Fausto Macedo, de O Estado de S.Paulo

26 de março de 2008 | 19h00

Um telefonema do governador José Serra às 23 horas para Fernando Grella Vieira sacramentou sua escolha para o cargo de procurador-geral de Justiça de São Paulo.Candidato da oposição, Grella ficou em primeiro lugar na eleição interna do Ministério Público paulista - cravou 262 votos a mais que o segundo colocado, José Oswaldo Molineiro, da situação, e derrubou uma supremacia de 12 anos do grupo de Luiz Antonio Marrey, secretário de Justiça de Serra e ex-procurador-geral por 3 vezes.

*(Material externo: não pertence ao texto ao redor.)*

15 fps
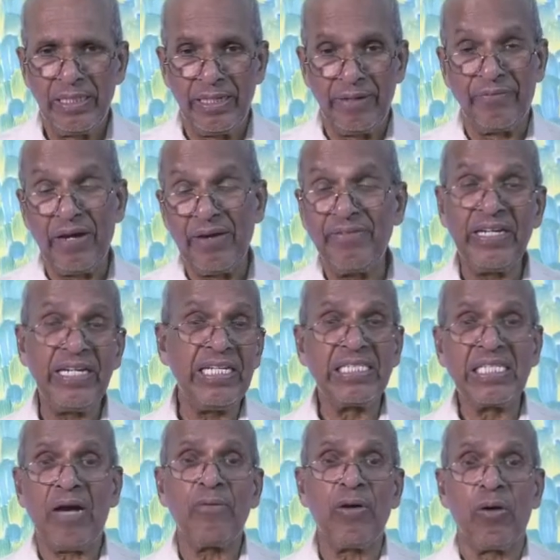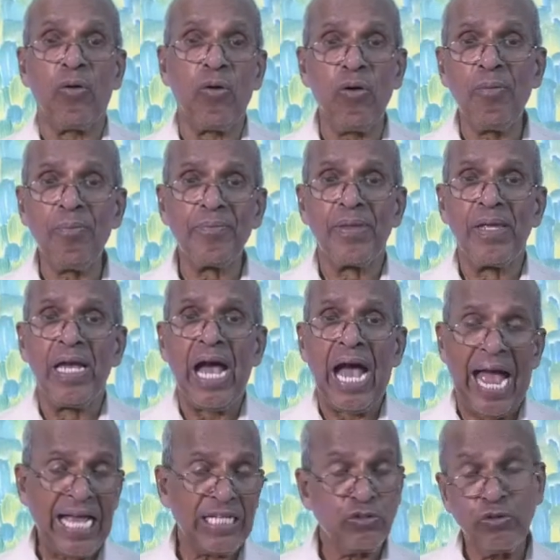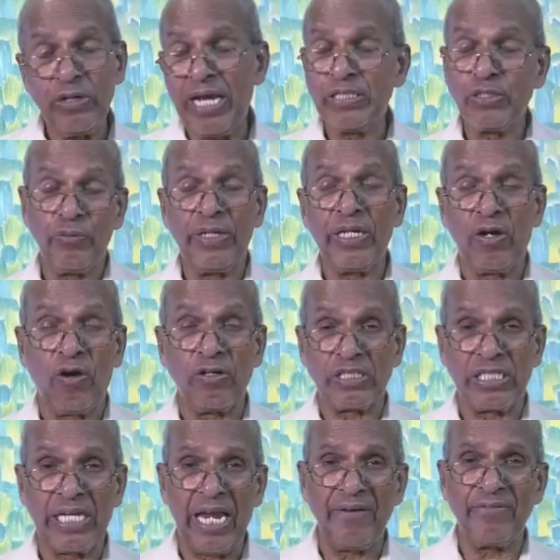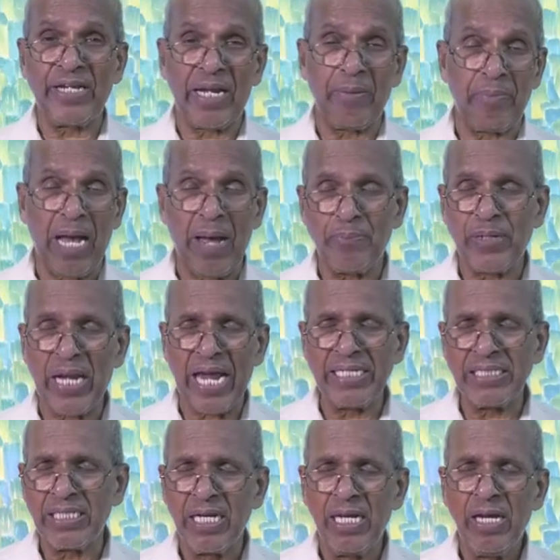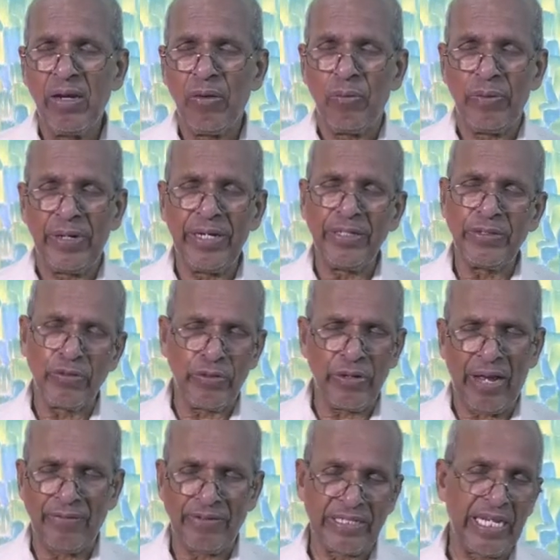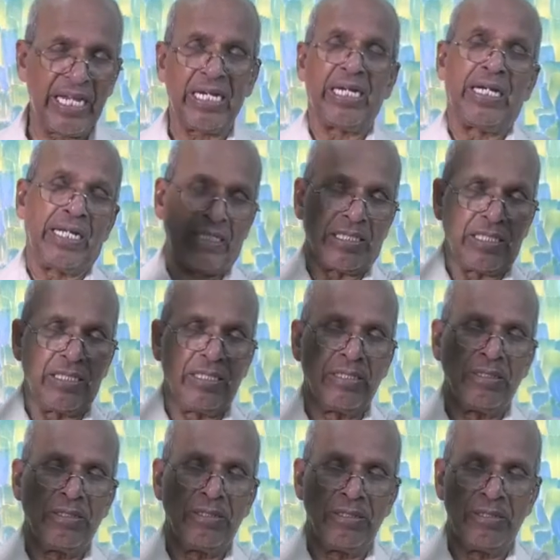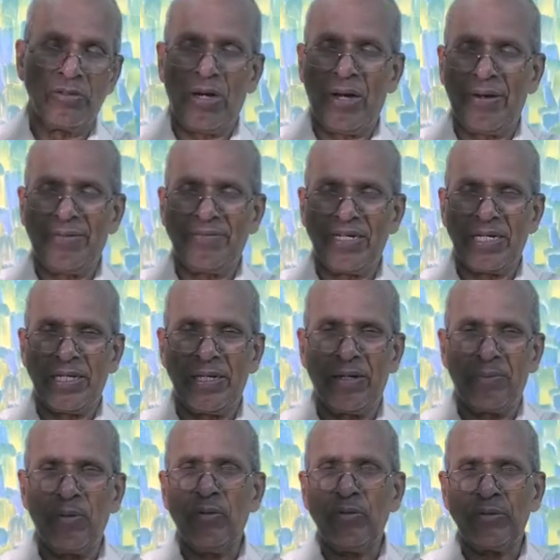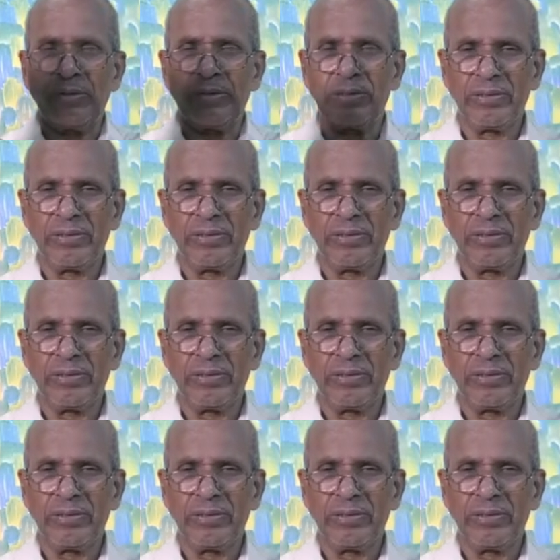If heaven is our home, as soon as we got saved and baptized, He should have taken us into our heavenly abode.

A posse será nesta sexta, perante o Colégio de Procuradores de Justiça.   Leia a íntegra da entrevista na edição de quinta-feira de O Estado de S.Paulo.   Em entrevista ao  jornal O Estado de S.Paulo, Grella falou sobre seus projetos e disse que a corrupção chegou a esse grau atual "porque há uma  falta de resposta à sensação de impunidade".     Qual será seu primeiro ato?   Formar a equipe de assessores, já com um novo perfil. Quero pessoas vocacionadas para cada setor, abertas ao diálogo, receptivas internamente e à sociedade, que afinal é o nosso papel.     Qual o seu projeto?   Dotar o Ministério Público de uma gestão profissional, construir um novo modelo. É necessário informatizar toda a instituição e definir políticas de ação mais claras e precisas nas diversas áreas de especialização.   Por que a corrupção chegou a esse grau?   Há uma falta de resposta à sensação de impunidade. A corrupção assusta por causa da grave sensação de impunidade. À medida que conquistarmos um sistema diferente, que permita respostas mais rápidas e mais efetivas sobre casos que ganham proporções e clamor público, essa sensação de impunidade cairá e vai derrubar os níveis de corrupção. Não é um mal exclusivo do Brasil, mas precisamos dar um basta.